The “Keystone” project, a working title, aims to be a platform that will be open architecture, to allow for plug-ins fitting a standardized system.

So the complex and sometimes-arcane programs that offer some of the best promise in difficult cases could get universal use, once everyone is plugging into the same system, Armentrout said.

“All of that promise that is high-throughput sequencing, SNP genotyping, and Y-STR analysis – all of that potential will just be more readily accessible to the average analyst,” the CEO said. “We’re trying to take very complex tools and present them in a way that’s more user friendly and consistent.”

Parabon will be working with the DNA experts at the University of North Texas Health Science Center. Bruce Budowle and a team at the Institute of Advanced Genetics there have already been pioneering some of the latest sequencing, whether it is called HTS or next-generation sequencing (NGS). For instance, the UNT genetic experts developed a tool called the STRait Razor – a program assessing short-tandem repeat (STR) alleles in the massive amounts of data.

“The analytical tools developed by the forensic research community for next-generation DNA analysis are not designed to interoperate, and they require considerable expertise,” said Budowle, in a statement released by Parabon. “Keystone will integrate these tools, under a common software infrastructure, facilitating the use of these powerful methods of DNA analysis.”
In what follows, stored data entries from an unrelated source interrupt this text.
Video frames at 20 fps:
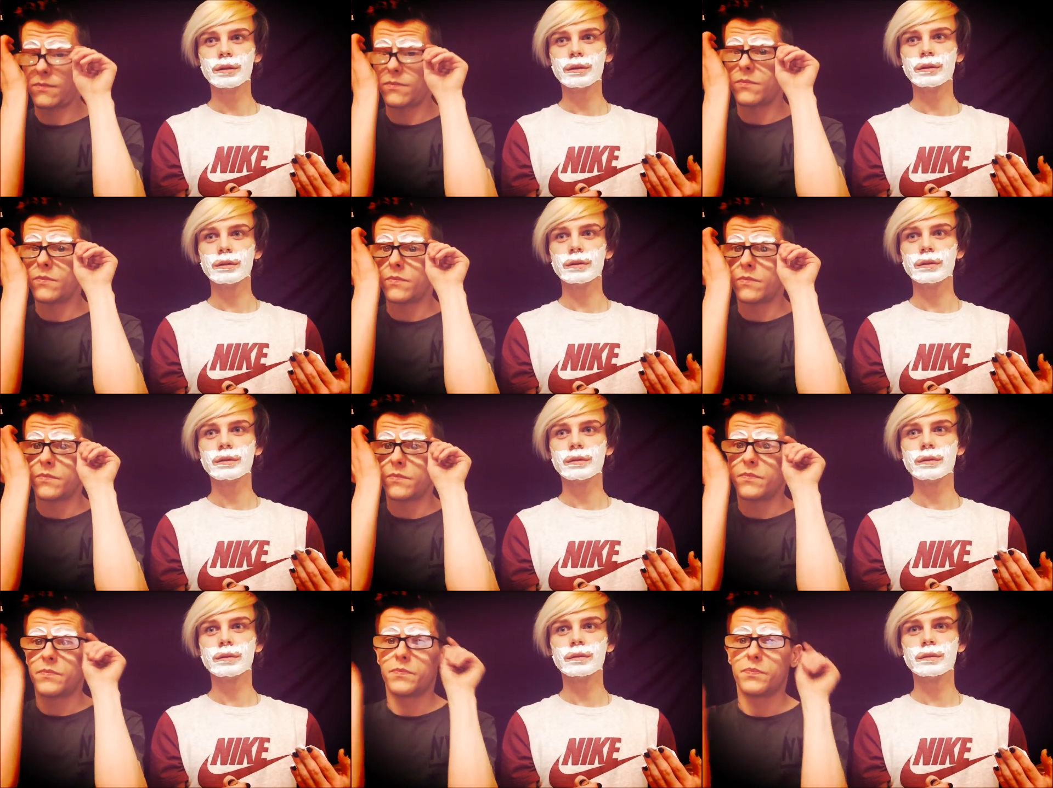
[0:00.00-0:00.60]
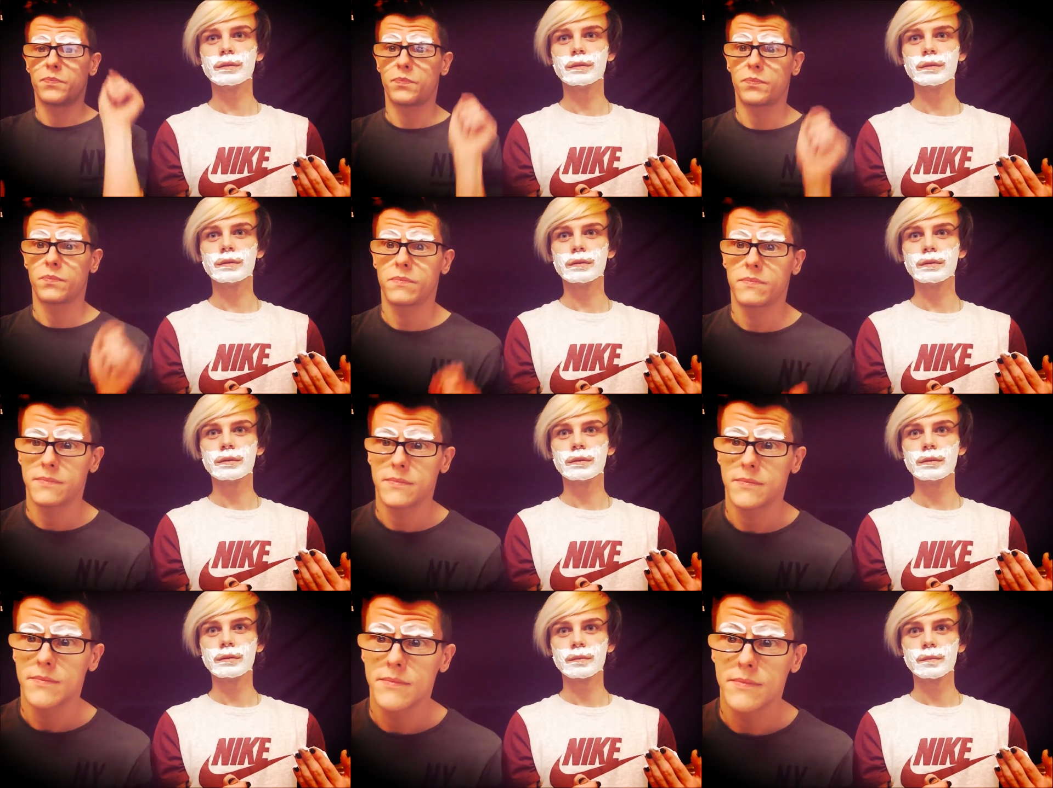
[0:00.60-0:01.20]

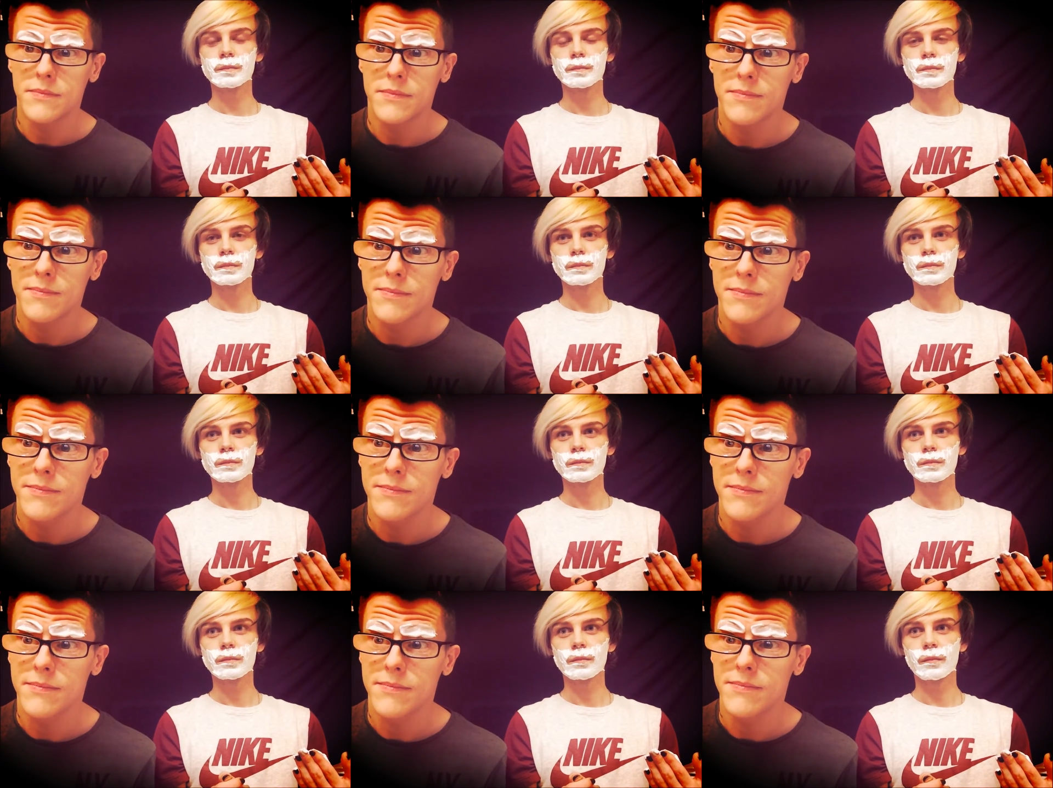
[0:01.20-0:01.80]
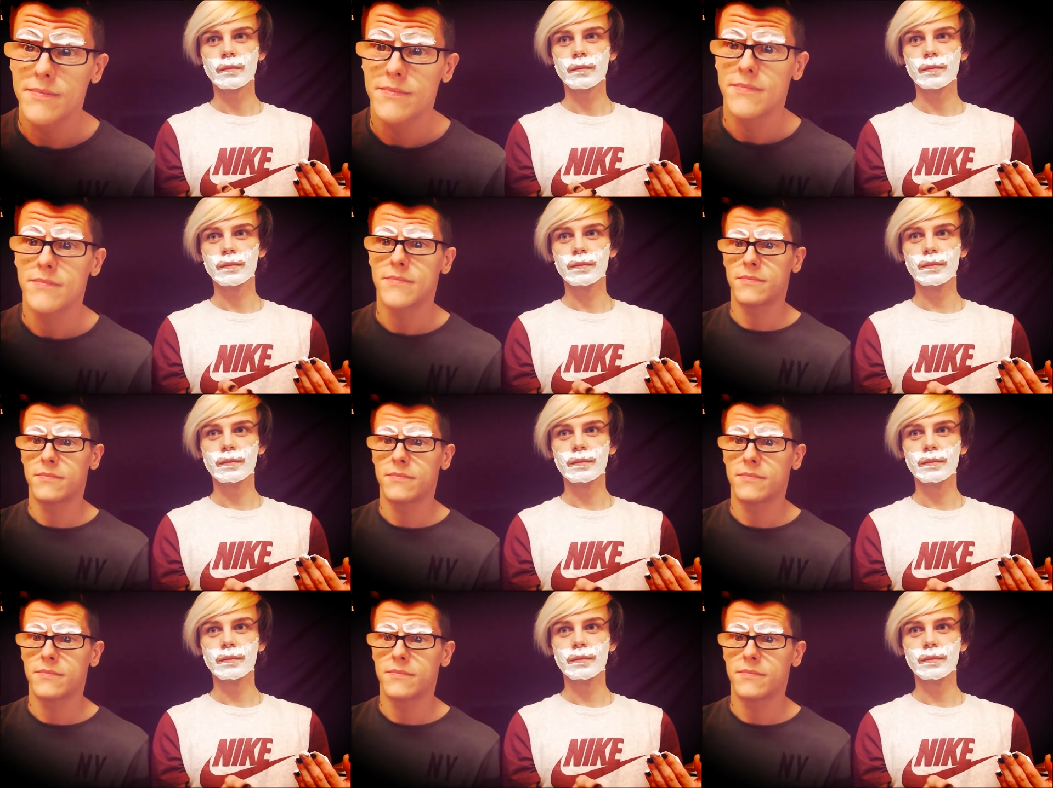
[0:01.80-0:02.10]
No one is speaking in this clip.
“You hear about all these great advances but one you get down and work with the tools, they’re very complex, and they don’t interoperate in any way,” added Armentrout. “We’re hoping to establish an interoperability that will make for a quick learning curve, and resulting efficiencies.”

Parabon announced the two-year contract with the U.S. Department of Defense. The winning bid was the result of a DOD Rapid Innovation Fund solicitation. (The company declined to speak about the financials of the terms, but a two-year contract listed on the DOD site indicates a first-year $1 million base award, selected in March out of five offers). 

Armentrout said the company will be continuing to work on its signature program, the “Snapshot” phenotyping software. Over the summer, one of its latest uses was a composite of the serial killer who killed three members of the Bennett family in their Aurora, Colo. home on the night of Jan. 16, 1984. Police have been checking on leads generated by the new image. Snapshot’s predictive sketching will be one of the first plug-ins for the new system.

Once all the tools are assembled in one kit, DNA could prove to be even more revolutionary than it has already proven to be in two decades for criminal forensics.

“It’s only now just beginning to be realized,” Armentrout said.